Low levels of magnesium decrease blood PTH levels [45].

5) Some Drugs

Drugs that can decrease PTH levels include:

  • Digoxin (Lanoxin, Digox, Lanoxin Pediatric, and Digitek), used to treat irregular, rapid heart rate (atrial fibrillation) [50]
  • Thiazide diuretics such as hydrochlorothiazide (Microzide) and metolazone (Zytanix and Zaroxolyn), used to treat fluid retention [31]
  • Calcimimetics that mimic the action of calcium, including cinacalcet (Sensipar, Mimpara) and etelcalcetide (Parsabiv) [51]

6) Genetic Disorders

These genetic disorders and their related genes are associated with hypoparathyroidism [45]:

  • Autoimmune polyendocrinopathy syndrome type 1 (AIRE)
  • DiGeorge syndrome types 1 (TBX1) and 2 (NEBL)
  • Hypoparathyroidism-deafness-renal dysplasia syndrome (GATA3)
  • Kenny-Caffey syndrome type 1 (TBCE) and 2 (FAM111A)
  • CHARGE syndrome (CHD7, SEMA3E)
  • Bartter syndrome, type 5 (CASR)

Mutations in these genes have been associated with hypoparathyroidism [52, 53, 54]:

Health Effects of Low PTH

The low calcium levels caused by hypoparathyroidism most commonly lead to problems with muscles and the nervous system [45].

The high calcium intake used to treat low PTH levels can cause kidney stones and increase the risk of developing chronic kidney disease [45].

Bone mass density is usually higher in patients with chronic hypoparathyroidism. Whether that is due to treatment with calcium and vitamin D supplements or low PTH levels reducing bone restructuring, or whether it is a combination of the two is unclear [45].

Many people with hypoparathyroidism report a reduced quality of life, including fatigue, depression, anxiety, and cognitive difficulties [44].

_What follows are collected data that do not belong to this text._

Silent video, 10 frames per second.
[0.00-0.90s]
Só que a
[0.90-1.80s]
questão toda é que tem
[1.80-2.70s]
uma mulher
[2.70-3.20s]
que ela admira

Symptoms of low PTH levels include [55, 48]:

  • Muscle pains
  • Muscle cramps and spasms
  • Fatigue
  • Chronic headaches
  • Insomnia
  • Tingling fingers and feet

Increasing PTH

The most important thing is to work with your doctor to find out what’s causing your low PTH levels and to treat any underlying conditions. Low PTH levels are often caused by underlying diseases which require medical attention and can’t be fixed by lifestyle changes or supplements.

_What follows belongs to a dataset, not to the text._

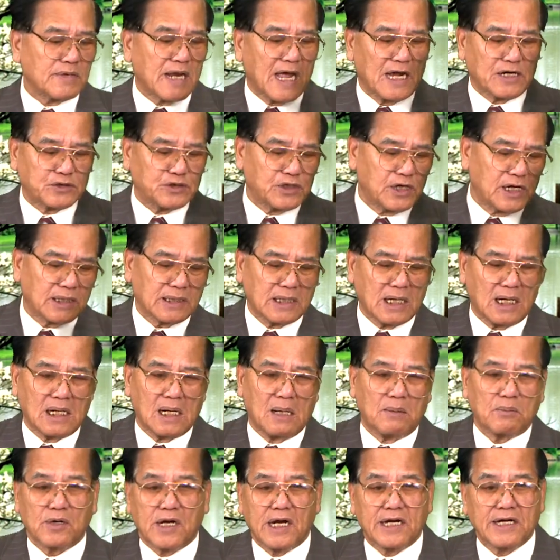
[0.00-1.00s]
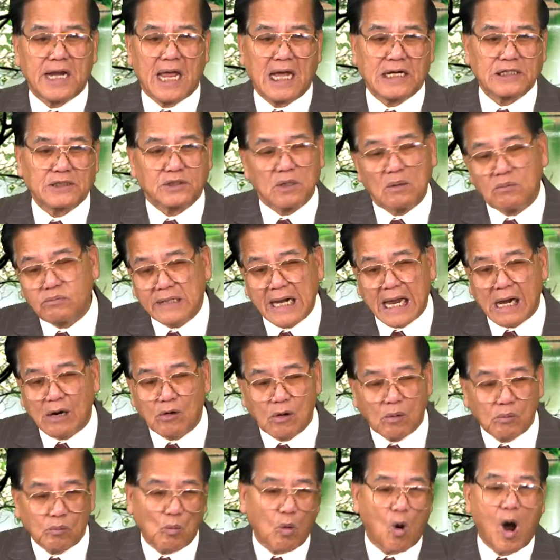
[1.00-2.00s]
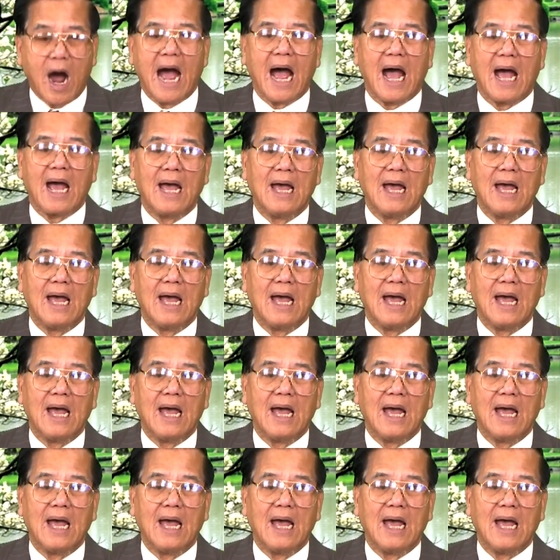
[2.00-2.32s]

đài CNN là cái đài chống Đảng Cộng Hòa.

Hypoparathyroidism is most commonly treated with calcium (1,000 to 9,000 mg/day) and vitamin D (0.25 to 2.0 ug/day of calcitriol) supplements. The goal is to maintain blood calcium levels at 8.0 to 9.0 mg/dL while avoiding high levels of calcium in the urine [44].

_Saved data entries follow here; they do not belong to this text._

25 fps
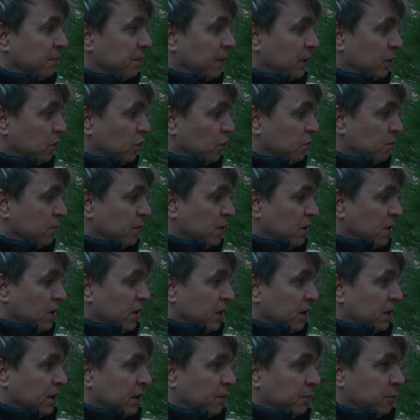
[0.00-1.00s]
Потом,
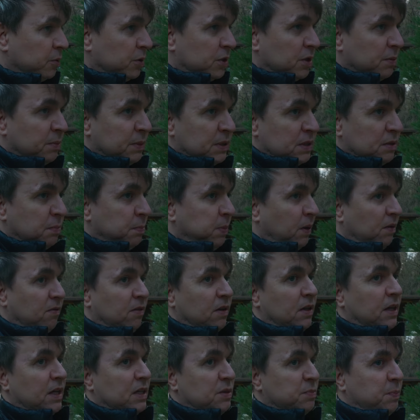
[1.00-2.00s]
допустим, если
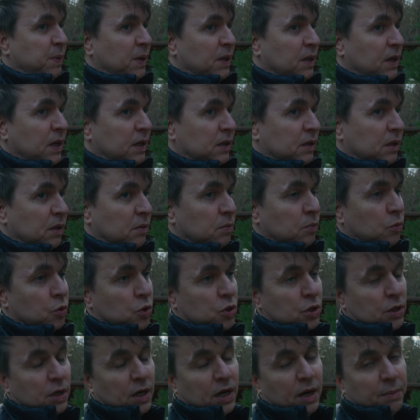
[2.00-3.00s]
порвалась палатка,
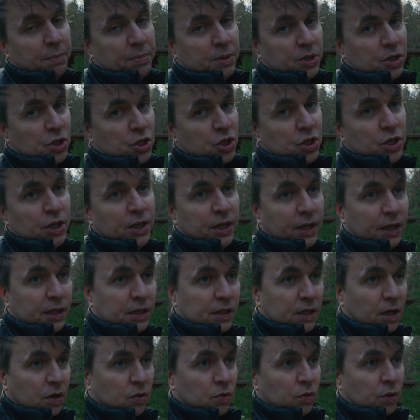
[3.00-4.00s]
можно
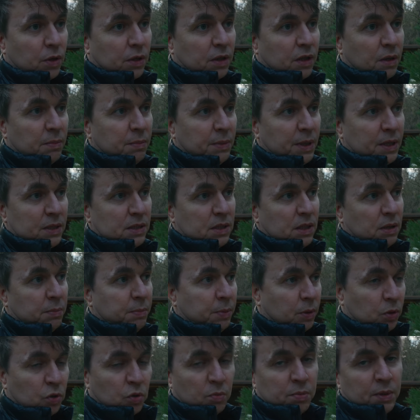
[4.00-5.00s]
обезжирить какое-то место и
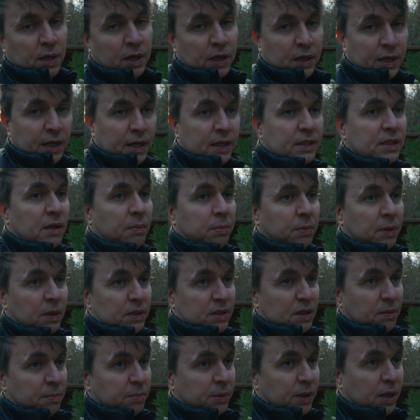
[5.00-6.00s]
потом наклеить запл
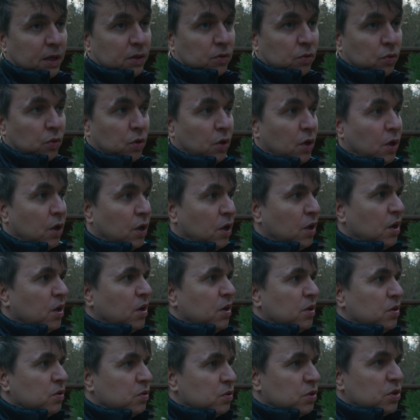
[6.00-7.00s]
заплатку.
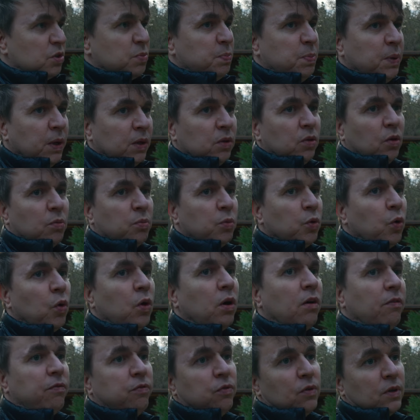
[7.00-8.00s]
То есть спирт, он
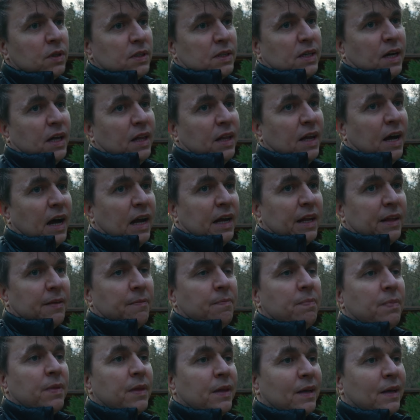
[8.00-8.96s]
многофункционален.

A synthetic parathyroid hormone (Natpara) was approved by the FDA as a treatment in 2015. However, long-term complications from its use are still being evaluated [56, 44].

Make sure your magnesium levels are in balance. If they are on the low end, you may benefit from taking magnesium supplements [45]. Always consult your doctor before taking supplements.

Use of Parathyroid Hormone to Treat Osteoporosis

Because parathyroid hormone is a key controller of bone building, it is an important factor in many bone disorders.

A synthetic parathyroid hormone analog (teriparatide) has been used for treating severe osteoporosis. It is effective at building bone when given in intermittent, low doses [57, 58, 59].

In 2017, another parathyroid hormone-like medication, abaloparatide, was approved by the FDA for treating severe osteoporosis [60, 61].